Return, word for word, the line that contains "[42:21.90-42:22.90]" and every line after it through the end of the records.

Start of Input data

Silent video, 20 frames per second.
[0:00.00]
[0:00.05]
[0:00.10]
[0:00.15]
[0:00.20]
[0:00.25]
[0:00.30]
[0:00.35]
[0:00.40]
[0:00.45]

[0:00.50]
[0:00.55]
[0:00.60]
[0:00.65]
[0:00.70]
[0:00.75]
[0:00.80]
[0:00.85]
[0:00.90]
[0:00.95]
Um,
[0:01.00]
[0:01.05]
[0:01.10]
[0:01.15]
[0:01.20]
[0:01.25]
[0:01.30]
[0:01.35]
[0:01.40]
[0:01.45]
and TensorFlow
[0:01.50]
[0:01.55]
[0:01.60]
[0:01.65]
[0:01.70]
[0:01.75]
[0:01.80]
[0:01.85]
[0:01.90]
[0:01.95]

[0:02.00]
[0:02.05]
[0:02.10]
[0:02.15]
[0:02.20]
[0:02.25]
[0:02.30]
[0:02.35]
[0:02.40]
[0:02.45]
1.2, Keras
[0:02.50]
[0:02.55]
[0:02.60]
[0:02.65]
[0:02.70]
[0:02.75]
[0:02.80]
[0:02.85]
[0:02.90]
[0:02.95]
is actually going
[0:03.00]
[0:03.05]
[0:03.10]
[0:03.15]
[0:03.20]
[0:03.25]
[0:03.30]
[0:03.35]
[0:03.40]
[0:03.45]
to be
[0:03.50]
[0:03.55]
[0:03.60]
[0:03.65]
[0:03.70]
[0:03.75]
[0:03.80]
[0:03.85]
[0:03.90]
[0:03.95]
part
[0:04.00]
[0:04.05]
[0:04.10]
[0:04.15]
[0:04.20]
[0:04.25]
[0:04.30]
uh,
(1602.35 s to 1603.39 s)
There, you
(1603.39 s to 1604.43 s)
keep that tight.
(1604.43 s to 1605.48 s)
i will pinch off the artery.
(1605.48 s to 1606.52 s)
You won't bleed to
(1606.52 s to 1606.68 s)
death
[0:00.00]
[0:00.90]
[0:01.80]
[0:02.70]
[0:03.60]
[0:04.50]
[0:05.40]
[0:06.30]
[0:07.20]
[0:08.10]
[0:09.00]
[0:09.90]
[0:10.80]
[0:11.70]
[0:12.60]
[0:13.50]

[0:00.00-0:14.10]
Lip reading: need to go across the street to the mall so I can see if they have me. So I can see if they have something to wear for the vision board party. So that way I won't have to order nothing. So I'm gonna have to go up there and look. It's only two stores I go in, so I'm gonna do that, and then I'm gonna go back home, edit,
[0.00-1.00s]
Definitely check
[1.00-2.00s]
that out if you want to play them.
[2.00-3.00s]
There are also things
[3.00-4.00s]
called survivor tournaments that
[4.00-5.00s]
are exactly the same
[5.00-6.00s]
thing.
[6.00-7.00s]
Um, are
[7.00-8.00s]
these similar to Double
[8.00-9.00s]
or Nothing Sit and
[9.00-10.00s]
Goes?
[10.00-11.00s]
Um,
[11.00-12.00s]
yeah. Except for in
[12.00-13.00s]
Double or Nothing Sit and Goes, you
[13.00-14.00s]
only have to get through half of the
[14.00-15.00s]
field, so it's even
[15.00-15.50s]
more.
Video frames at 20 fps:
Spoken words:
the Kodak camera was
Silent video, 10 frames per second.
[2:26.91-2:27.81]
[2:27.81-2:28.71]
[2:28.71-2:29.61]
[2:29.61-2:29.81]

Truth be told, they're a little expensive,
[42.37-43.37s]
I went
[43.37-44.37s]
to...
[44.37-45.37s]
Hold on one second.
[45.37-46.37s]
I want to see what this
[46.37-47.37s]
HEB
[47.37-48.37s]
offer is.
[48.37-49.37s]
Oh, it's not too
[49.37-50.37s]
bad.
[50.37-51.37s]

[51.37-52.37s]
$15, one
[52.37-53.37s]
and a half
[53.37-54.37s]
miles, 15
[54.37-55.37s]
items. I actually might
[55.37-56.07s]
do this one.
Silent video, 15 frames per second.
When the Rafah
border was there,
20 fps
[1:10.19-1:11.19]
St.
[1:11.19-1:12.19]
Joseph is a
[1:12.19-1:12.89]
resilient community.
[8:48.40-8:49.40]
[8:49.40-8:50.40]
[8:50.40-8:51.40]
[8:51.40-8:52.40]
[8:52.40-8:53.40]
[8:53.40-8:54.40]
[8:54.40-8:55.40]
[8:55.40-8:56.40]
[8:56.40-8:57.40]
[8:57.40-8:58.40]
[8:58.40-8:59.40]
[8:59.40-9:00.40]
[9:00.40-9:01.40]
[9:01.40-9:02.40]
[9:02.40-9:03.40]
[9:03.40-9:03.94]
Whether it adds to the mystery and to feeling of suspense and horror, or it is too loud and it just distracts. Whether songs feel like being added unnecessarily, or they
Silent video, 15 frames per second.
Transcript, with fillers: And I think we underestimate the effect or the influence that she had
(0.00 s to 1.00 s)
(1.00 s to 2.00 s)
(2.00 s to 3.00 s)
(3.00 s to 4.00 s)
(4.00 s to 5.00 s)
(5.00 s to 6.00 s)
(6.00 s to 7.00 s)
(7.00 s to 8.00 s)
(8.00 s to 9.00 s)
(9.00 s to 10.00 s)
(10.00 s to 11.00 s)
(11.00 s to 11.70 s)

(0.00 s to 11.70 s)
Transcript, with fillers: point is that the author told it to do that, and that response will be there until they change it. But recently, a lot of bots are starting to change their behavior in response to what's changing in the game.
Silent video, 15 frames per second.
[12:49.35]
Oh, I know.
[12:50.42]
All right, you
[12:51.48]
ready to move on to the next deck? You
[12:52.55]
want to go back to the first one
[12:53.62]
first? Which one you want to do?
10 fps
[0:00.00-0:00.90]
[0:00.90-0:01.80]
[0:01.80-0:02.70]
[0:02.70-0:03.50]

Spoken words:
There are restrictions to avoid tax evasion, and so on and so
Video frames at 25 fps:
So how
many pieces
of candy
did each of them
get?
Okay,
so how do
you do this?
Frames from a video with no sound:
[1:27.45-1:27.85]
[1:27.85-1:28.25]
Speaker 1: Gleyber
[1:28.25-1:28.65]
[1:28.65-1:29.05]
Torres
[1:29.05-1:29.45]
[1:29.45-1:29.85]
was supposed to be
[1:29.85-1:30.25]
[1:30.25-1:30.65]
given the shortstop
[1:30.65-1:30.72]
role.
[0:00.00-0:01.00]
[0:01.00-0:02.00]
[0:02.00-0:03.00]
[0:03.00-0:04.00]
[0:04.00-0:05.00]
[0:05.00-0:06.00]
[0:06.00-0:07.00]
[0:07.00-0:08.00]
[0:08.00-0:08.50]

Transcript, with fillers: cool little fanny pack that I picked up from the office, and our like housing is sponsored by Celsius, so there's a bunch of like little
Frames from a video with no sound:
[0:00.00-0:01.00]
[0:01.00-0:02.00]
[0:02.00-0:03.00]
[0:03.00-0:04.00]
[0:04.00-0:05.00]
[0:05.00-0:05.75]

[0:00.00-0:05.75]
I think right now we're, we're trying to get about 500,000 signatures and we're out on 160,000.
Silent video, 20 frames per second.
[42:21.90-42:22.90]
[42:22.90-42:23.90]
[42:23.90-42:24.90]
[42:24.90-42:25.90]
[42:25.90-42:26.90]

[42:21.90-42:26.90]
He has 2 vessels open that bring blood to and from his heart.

End of Input data

◆ **Reply**
[42:21.90-42:22.90]
[42:22.90-42:23.90]
[42:23.90-42:24.90]
[42:24.90-42:25.90]
[42:25.90-42:26.90]

[42:21.90-42:26.90]
He has 2 vessels open that bring blood to and from his heart.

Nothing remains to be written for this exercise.